*DATA FOR REVIEW:*
════════

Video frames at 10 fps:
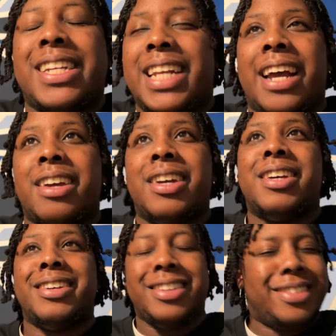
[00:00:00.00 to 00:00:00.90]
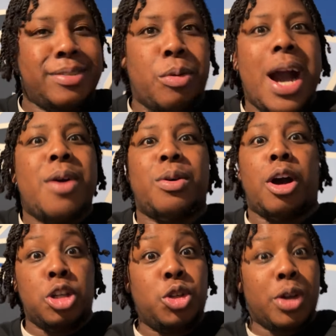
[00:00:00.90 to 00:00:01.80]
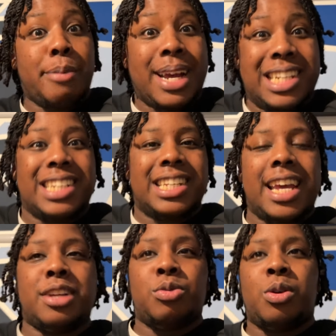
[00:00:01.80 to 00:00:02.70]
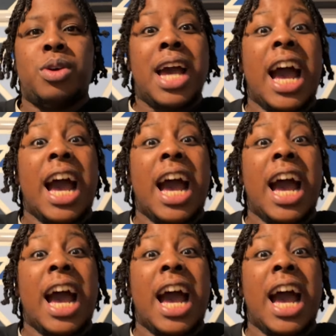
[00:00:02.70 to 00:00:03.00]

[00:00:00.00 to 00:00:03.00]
Like, wow, are you doing a mad thing today as well?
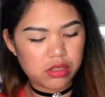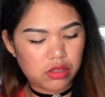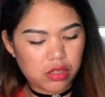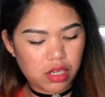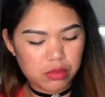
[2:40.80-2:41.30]

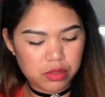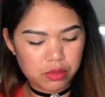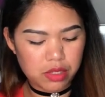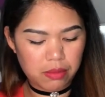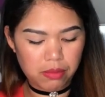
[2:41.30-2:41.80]
It comes
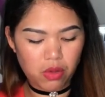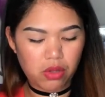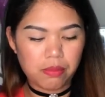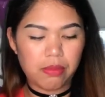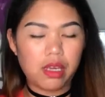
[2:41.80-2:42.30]
with a
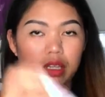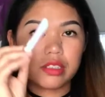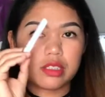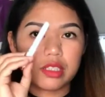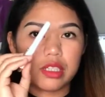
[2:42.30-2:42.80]
ball
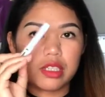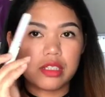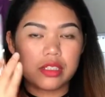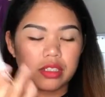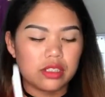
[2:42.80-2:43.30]
pen, see?
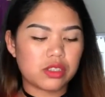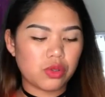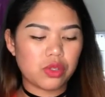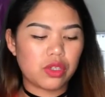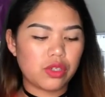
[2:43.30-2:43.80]

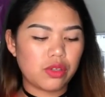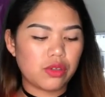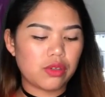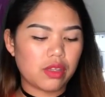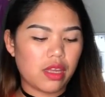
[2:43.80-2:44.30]
So cute.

════════

*EXERCISE PROMPT:*
Could you repeat the data exactly, omitting its pictures?

*ANSWER TO THIS PROBLEM:*
Video frames at 10 fps:
[00:00:00.00 to 00:00:00.90]
[00:00:00.90 to 00:00:01.80]
[00:00:01.80 to 00:00:02.70]
[00:00:02.70 to 00:00:03.00]

[00:00:00.00 to 00:00:03.00]
Like, wow, are you doing a mad thing today as well?
[2:40.80-2:41.30]

[2:41.30-2:41.80]
It comes
[2:41.80-2:42.30]
with a
[2:42.30-2:42.80]
ball
[2:42.80-2:43.30]
pen, see?
[2:43.30-2:43.80]

[2:43.80-2:44.30]
So cute.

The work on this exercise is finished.